Ce film éclaire le processus qui conduit à une relation toxique. Voici trois éléments à considérer :

• Une attente affective. Lys souffre de l’absence des parents. En conséquence, elle est conduite à une relation affective avec cet entraîneur, sans avoir cherché à aguicher. Son objectif est seulement de remporter la victoire et d’aller aux Jeux olympiques. Dès le début du film on voit l’entraîneur prendre possession du corps de Lyz. Son regard pénètre dans l’intimité de l’adolescente. À l’âge de la puberté et de la naissance de la sexualité, Lyz semble démunie par rapport au désir qui naît en elle. L’entraîneur incarne tout au long du film une sorte de figure paternelle (le père est totalement absent), qui l’éduque, mais en même temps s’approprie son corps.
• Charlène Favier décrit ensuite la fascination pour cet homme qui va conduire Lyz à la première place du podium. Elle reçoit de sa part des cadeaux (sac de sport, skis). Comment ne pas se sentir flattée qu’un homme daigne poser les yeux sur elle ? Lyz n’est alors plus totalement maîtresse de son corps, qu’elle va entraîner à l’excès pour correspondre aux attentes de Fred.

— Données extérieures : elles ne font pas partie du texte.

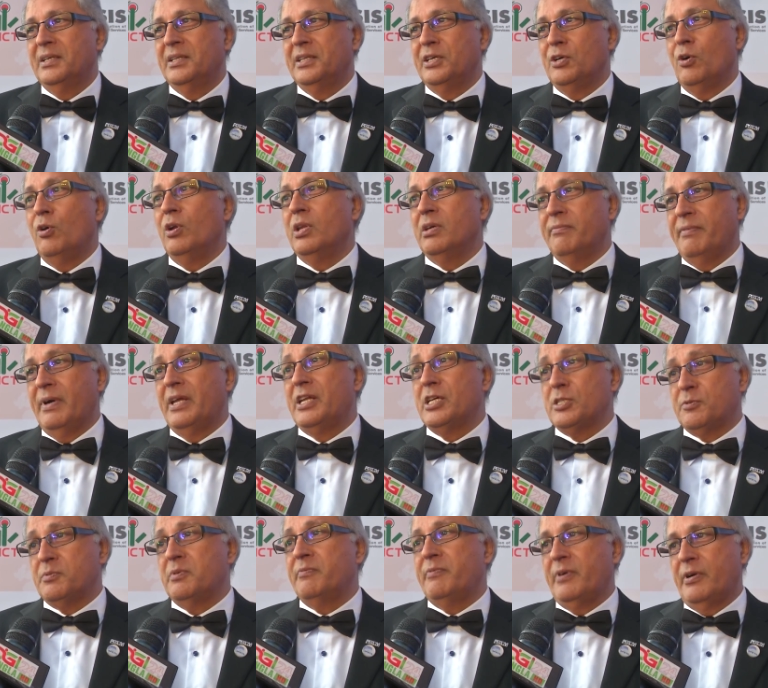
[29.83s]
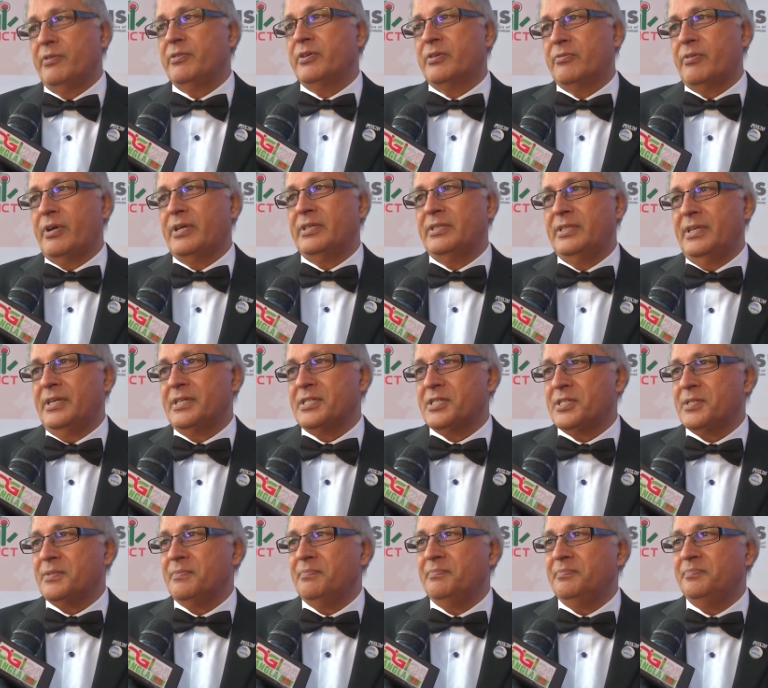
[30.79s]
The whole event has been very great,
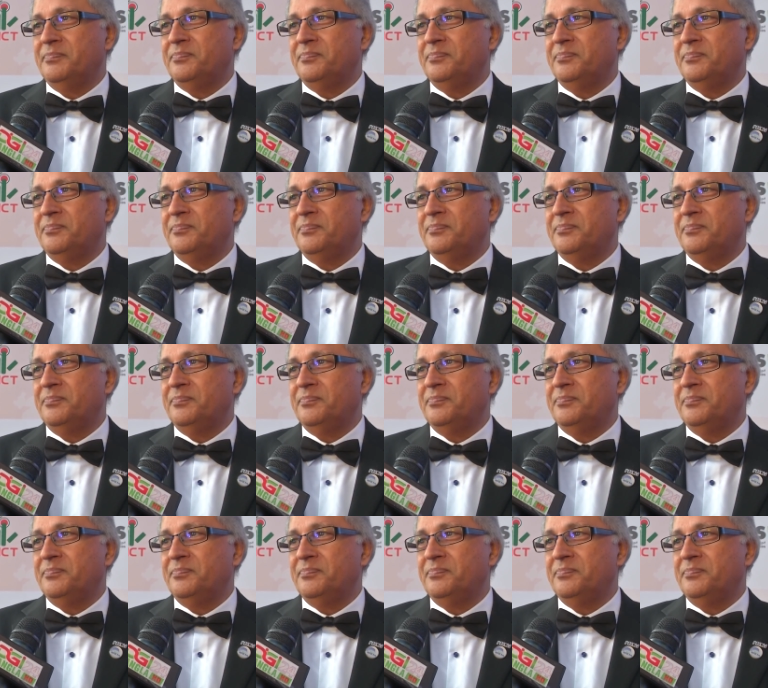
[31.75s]
yes.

• L’entraîneur va procéder en laissant croire que l’adolescente est sur pied d’égalité avec lui. « Le coach de Lyz, Fred, n’est pas un prédateur en série mais un homme en mal de reconnaissance qui dérape, explique Charlène Favier. Il surinvestit sa relation avec Lyz, qu’il veut amener au sommet. Il y projette les victoires qu’il n’a pas eues, et commet l’irréparable. »
Le monde des adultes dépeint par Charlène Favier est tout sauf flatteur, puisqu’il conforte la victime dans son silence. L’absence d’écoute, le rejet et la manipulation empêchent Lyz de se confier sur sa douleur. L’emprise dans laquelle elle est piégée ne lui permet jamais de demander de l’aide.

Slalom s’inscrit alors comme un film nécessaire à une époque où la parole se libère timidement dans le domaine associatif et sportif.